School of Nursing, Kaohsiung Medical University, Kaohsiung, 807, Taiwan.
Superintendent Office, Kaohsiung Medical University Hospital, Kaohsiung, 807, Taiwan.
BMC Bioinformatics. 2021 Nov 8;22(Suppl 5):147. doi: 10.1186/s12859-021-04083-x.
To classify chest computed tomography (CT) images as positive or negative for coronavirus disease 2019 (COVID-19) quickly and accurately, researchers attempted to develop effective models by using medical images.

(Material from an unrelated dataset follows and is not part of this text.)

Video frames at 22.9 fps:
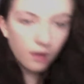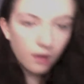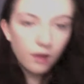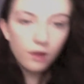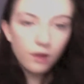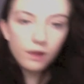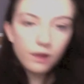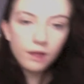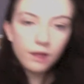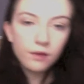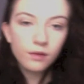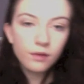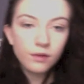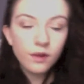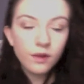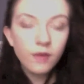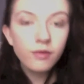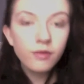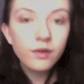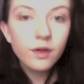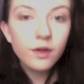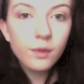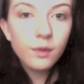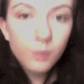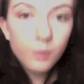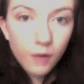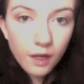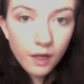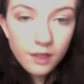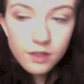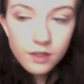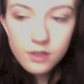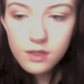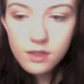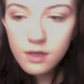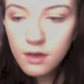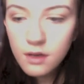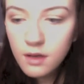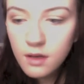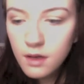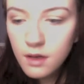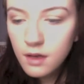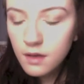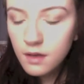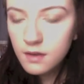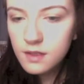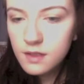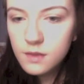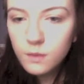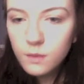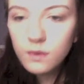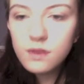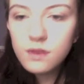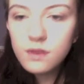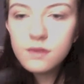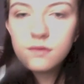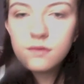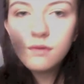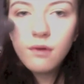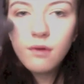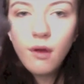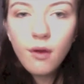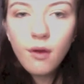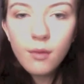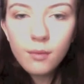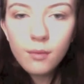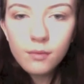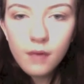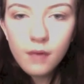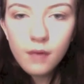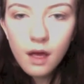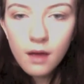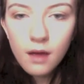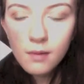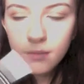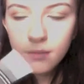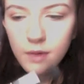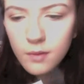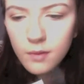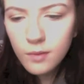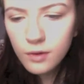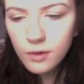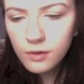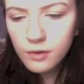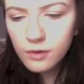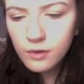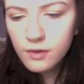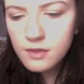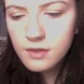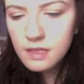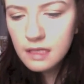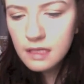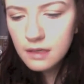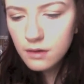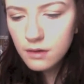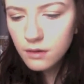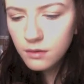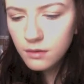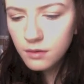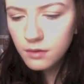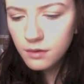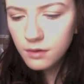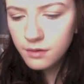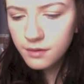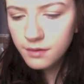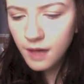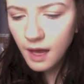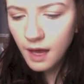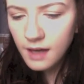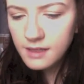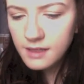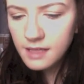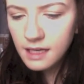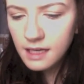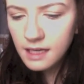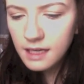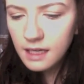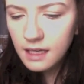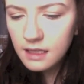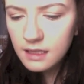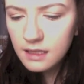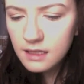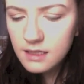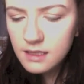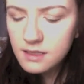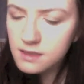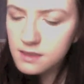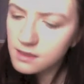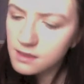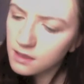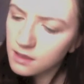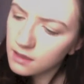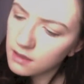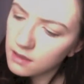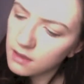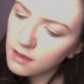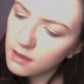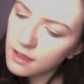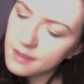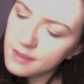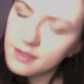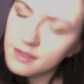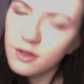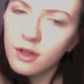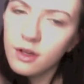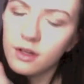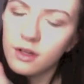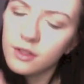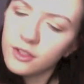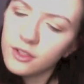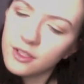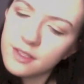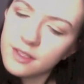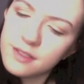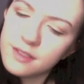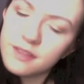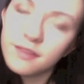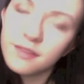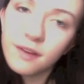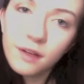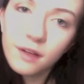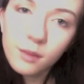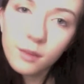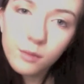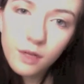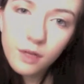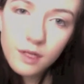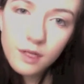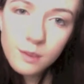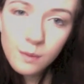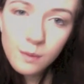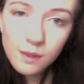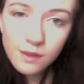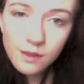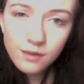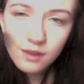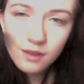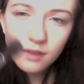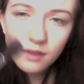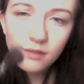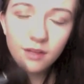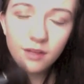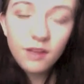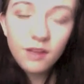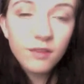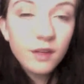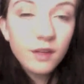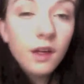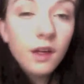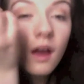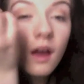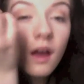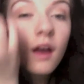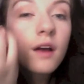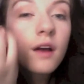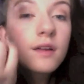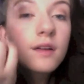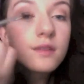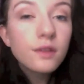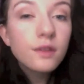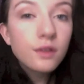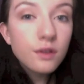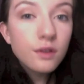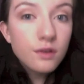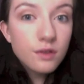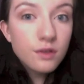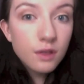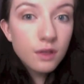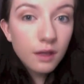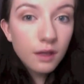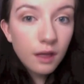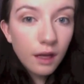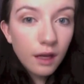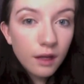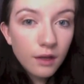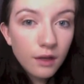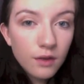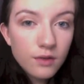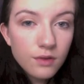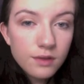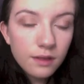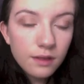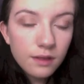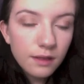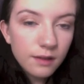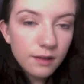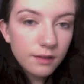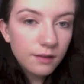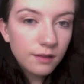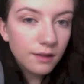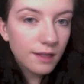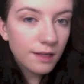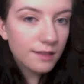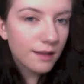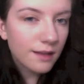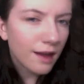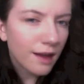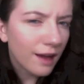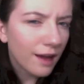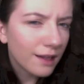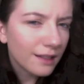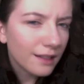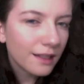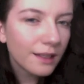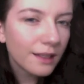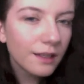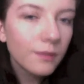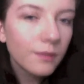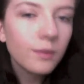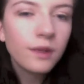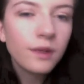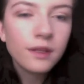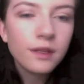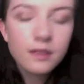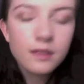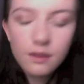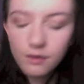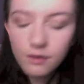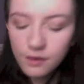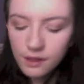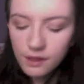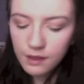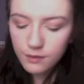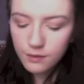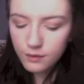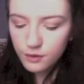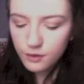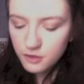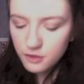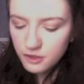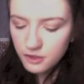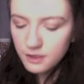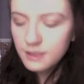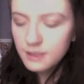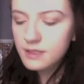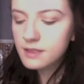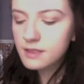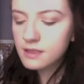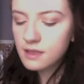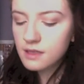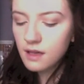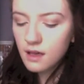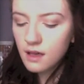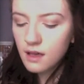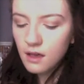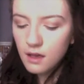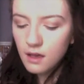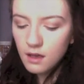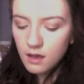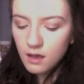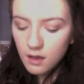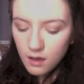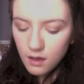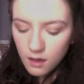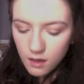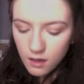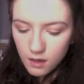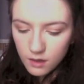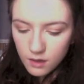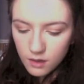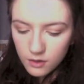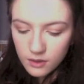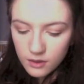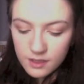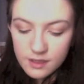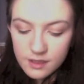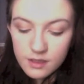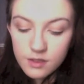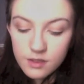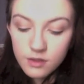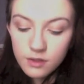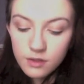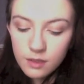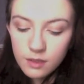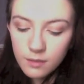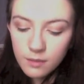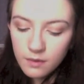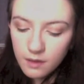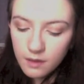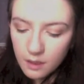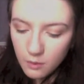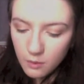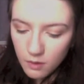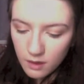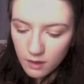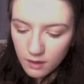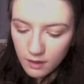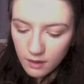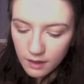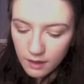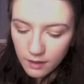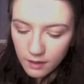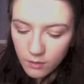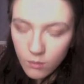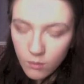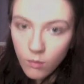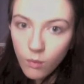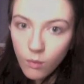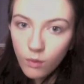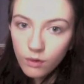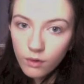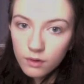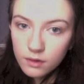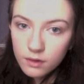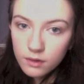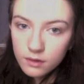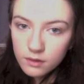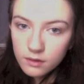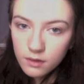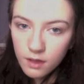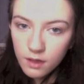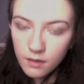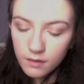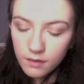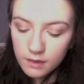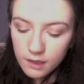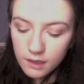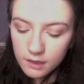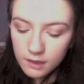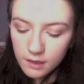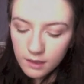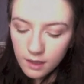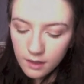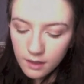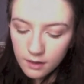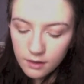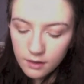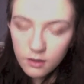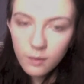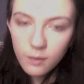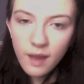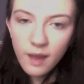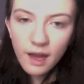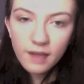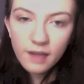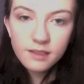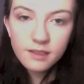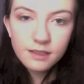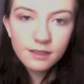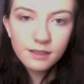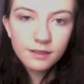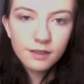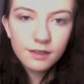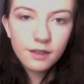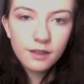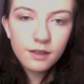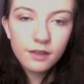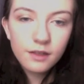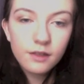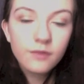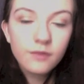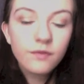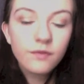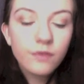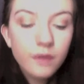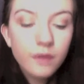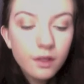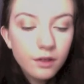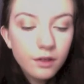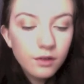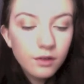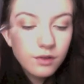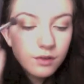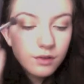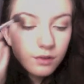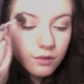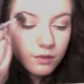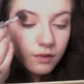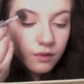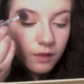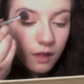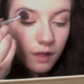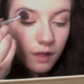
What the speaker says: like fluffier brush. This one's from Bare Minerals, and I know for a fact I got this. It's called a crease defining brush, but it's really fluffy, so usually I use it as a highlight because I feel like for creases you typically want like more of like a color or packed in color than you do for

A convolutional neural network (CNN) ensemble model was developed for classifying chest CT images as positive or negative for COVID-19. To classify chest CT images acquired from COVID-19 patients, the proposed COVID19-CNN ensemble model combines the use of multiple trained CNN models with a majority voting strategy. The CNN models were trained to classify chest CT images by transfer learning from well-known pre-trained CNN models and by applying their algorithm hyperparameters as appropriate. The combination of algorithm hyperparameters for a pre-trained CNN model was determined by uniform experimental design. The chest CT images (405 from COVID-19 patients and 397 from healthy patients) used for training and performance testing of the COVID19-CNN ensemble model were obtained from an earlier study by Hu in 2020. Experiments showed that, the COVID19-CNN ensemble model achieved 96.7% accuracy in classifying CT images as COVID-19 positive or negative, which was superior to the accuracies obtained by the individual trained CNN models. Other performance measures (i.e., precision, recall, specificity, and F-score) obtained bythe COVID19-CNN ensemble model were higher than those obtained by individual trained CNN models.
The COVID19-CNN ensemble model had superior accuracy and excellent capability in classifying chest CT images as COVID-19 positive or negative.
为了快速准确地对 2019 年冠状病毒病(COVID-19)的胸部计算机断层扫描(CT)图像进行阳性或阴性分类,研究人员试图通过使用医学图像来开发有效的模型。
开发了一种用于对 COVID-19 的胸部 CT 图像进行阳性或阴性分类的卷积神经网络(CNN)集成模型。为了对 COVID-19 患者获得的胸部 CT 图像进行分类,所提出的 COVID19-CNN 集成模型结合使用了多个经过训练的 CNN 模型和多数投票策略。通过从著名的预训练 CNN 模型进行迁移学习并适当应用其算法超参数,对 CNN 模型进行了训练,以对胸部 CT 图像进行分类。通过均匀实验设计确定了预训练 CNN 模型的算法超参数组合。用于训练和性能测试 COVID19-CNN 集成模型的胸部 CT 图像(来自 COVID-19 患者的 405 张和来自健康患者的 397 张)是 2020 年 Hu 的早期研究中获得的。实验表明,COVID19-CNN 集成模型在将 CT 图像分类为 COVID-19 阳性或阴性方面的准确率达到 96.7%,优于单个经过训练的 CNN 模型的准确率。COVID19-CNN 集成模型获得的其他性能指标(即精度、召回率、特异性和 F 分数)均高于单个经过训练的 CNN 模型。
COVID19-CNN 集成模型在对 COVID-19 的胸部 CT 图像进行阳性或阴性分类方面具有较高的准确性和出色的能力。